Stored data:
------------------------

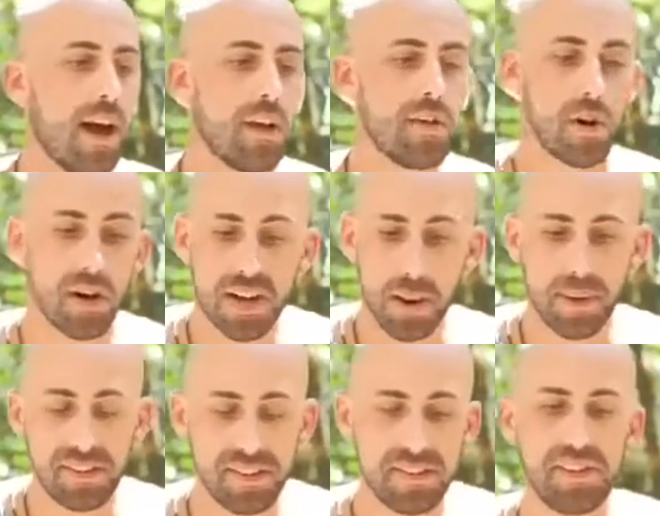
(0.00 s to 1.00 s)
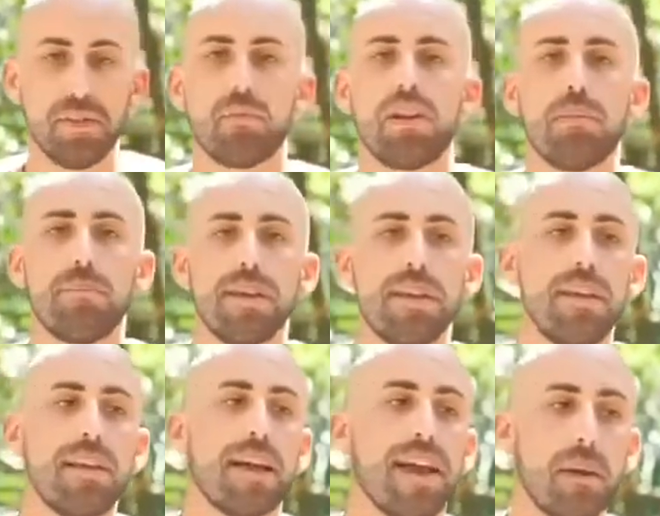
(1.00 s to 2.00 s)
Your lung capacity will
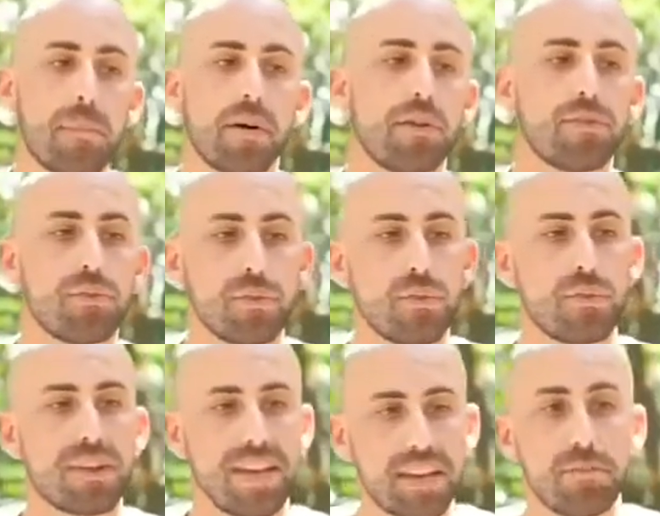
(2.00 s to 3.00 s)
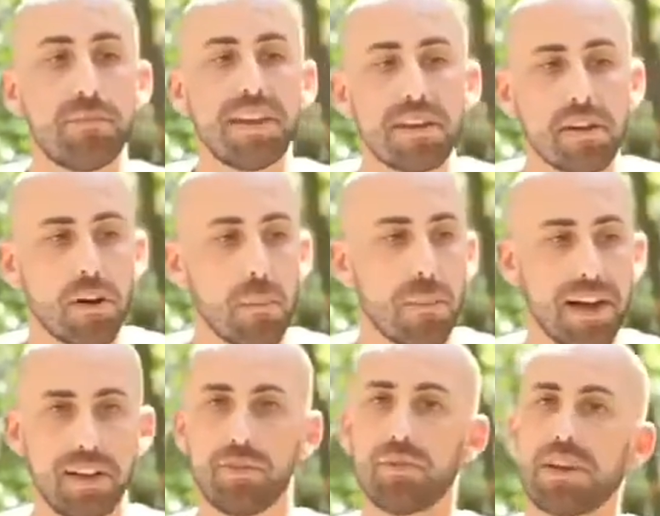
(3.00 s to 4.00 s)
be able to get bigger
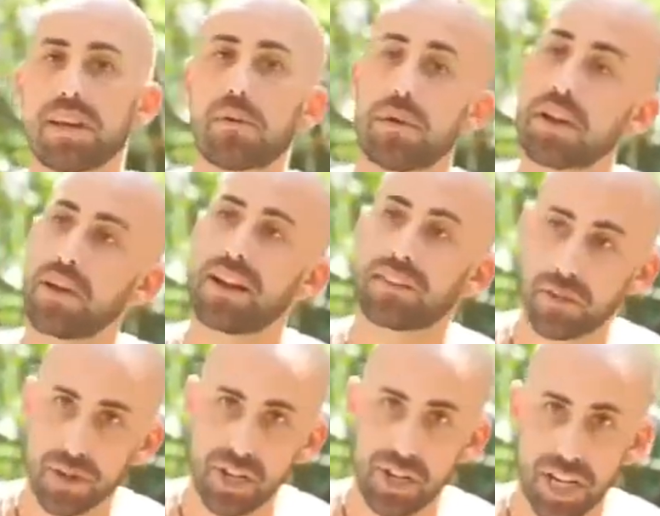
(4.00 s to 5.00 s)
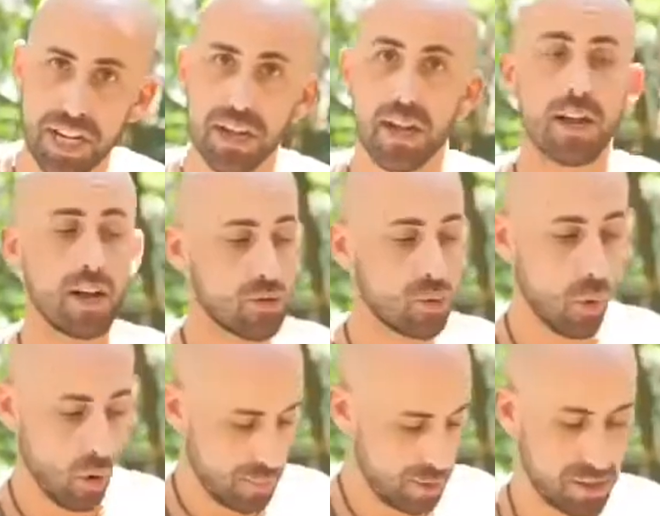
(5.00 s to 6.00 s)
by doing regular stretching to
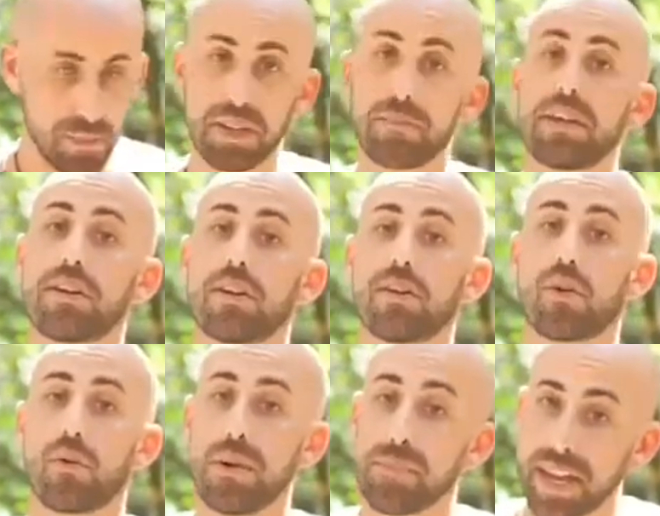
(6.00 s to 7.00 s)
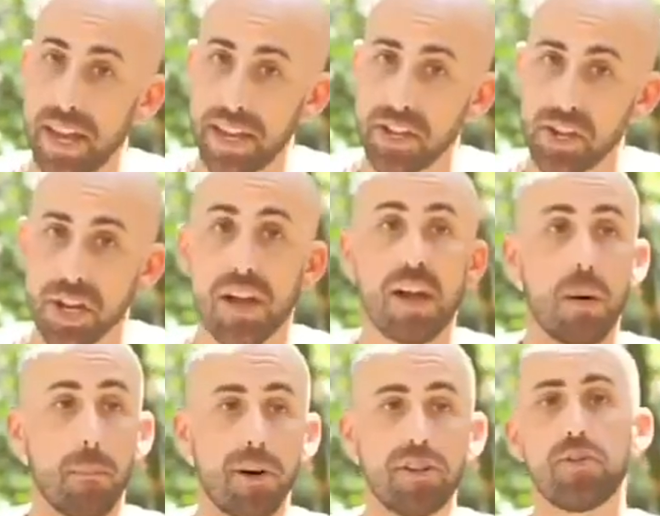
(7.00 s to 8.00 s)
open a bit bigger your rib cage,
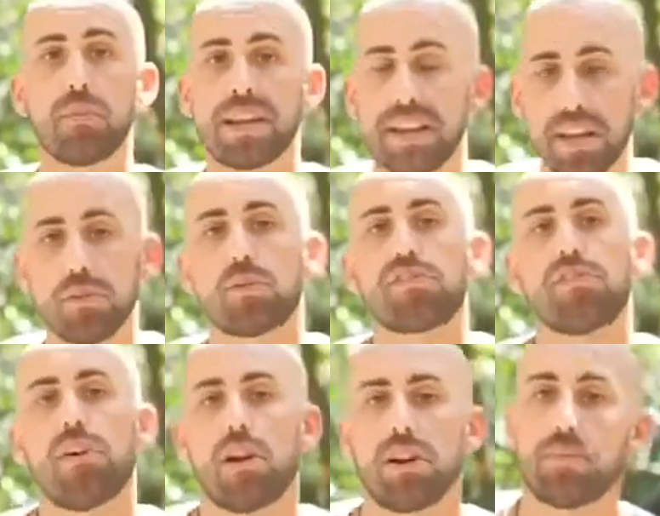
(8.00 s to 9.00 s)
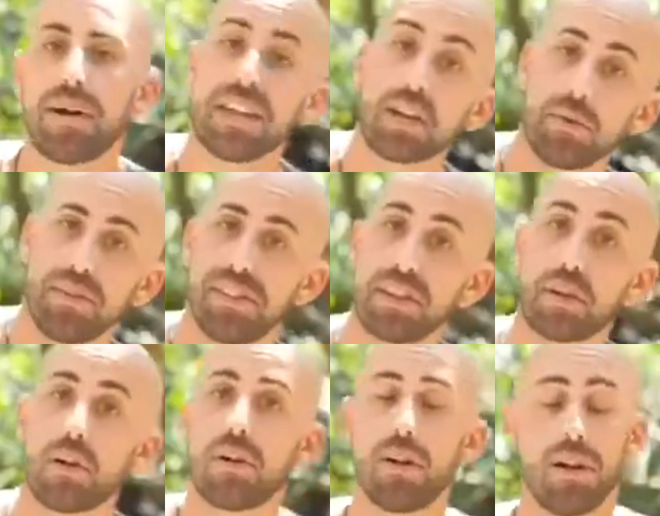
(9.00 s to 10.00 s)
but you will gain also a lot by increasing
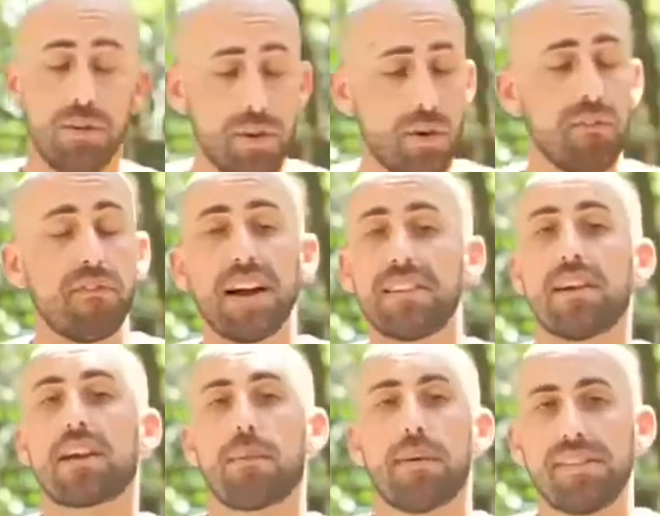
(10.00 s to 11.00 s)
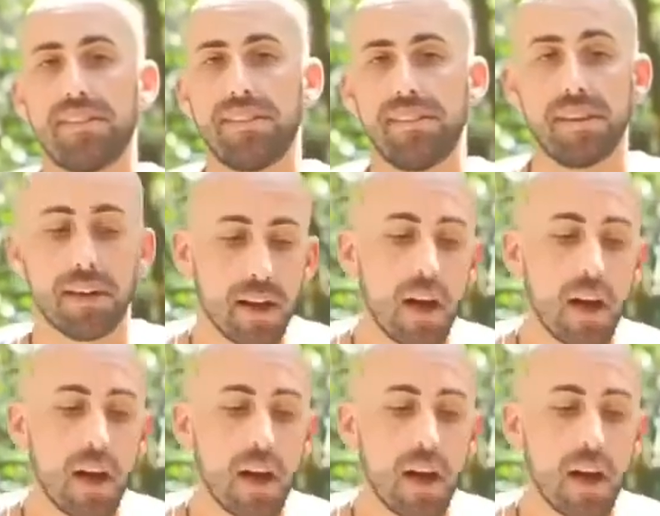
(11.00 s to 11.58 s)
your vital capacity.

------------------------

Return all of the records above exactly as written. Omit each picture.

__WRITTEN ANSWER__.
(0.00 s to 1.00 s)
(1.00 s to 2.00 s)
Your lung capacity will
(2.00 s to 3.00 s)
(3.00 s to 4.00 s)
be able to get bigger
(4.00 s to 5.00 s)
(5.00 s to 6.00 s)
by doing regular stretching to
(6.00 s to 7.00 s)
(7.00 s to 8.00 s)
open a bit bigger your rib cage,
(8.00 s to 9.00 s)
(9.00 s to 10.00 s)
but you will gain also a lot by increasing
(10.00 s to 11.00 s)
(11.00 s to 11.58 s)
your vital capacity.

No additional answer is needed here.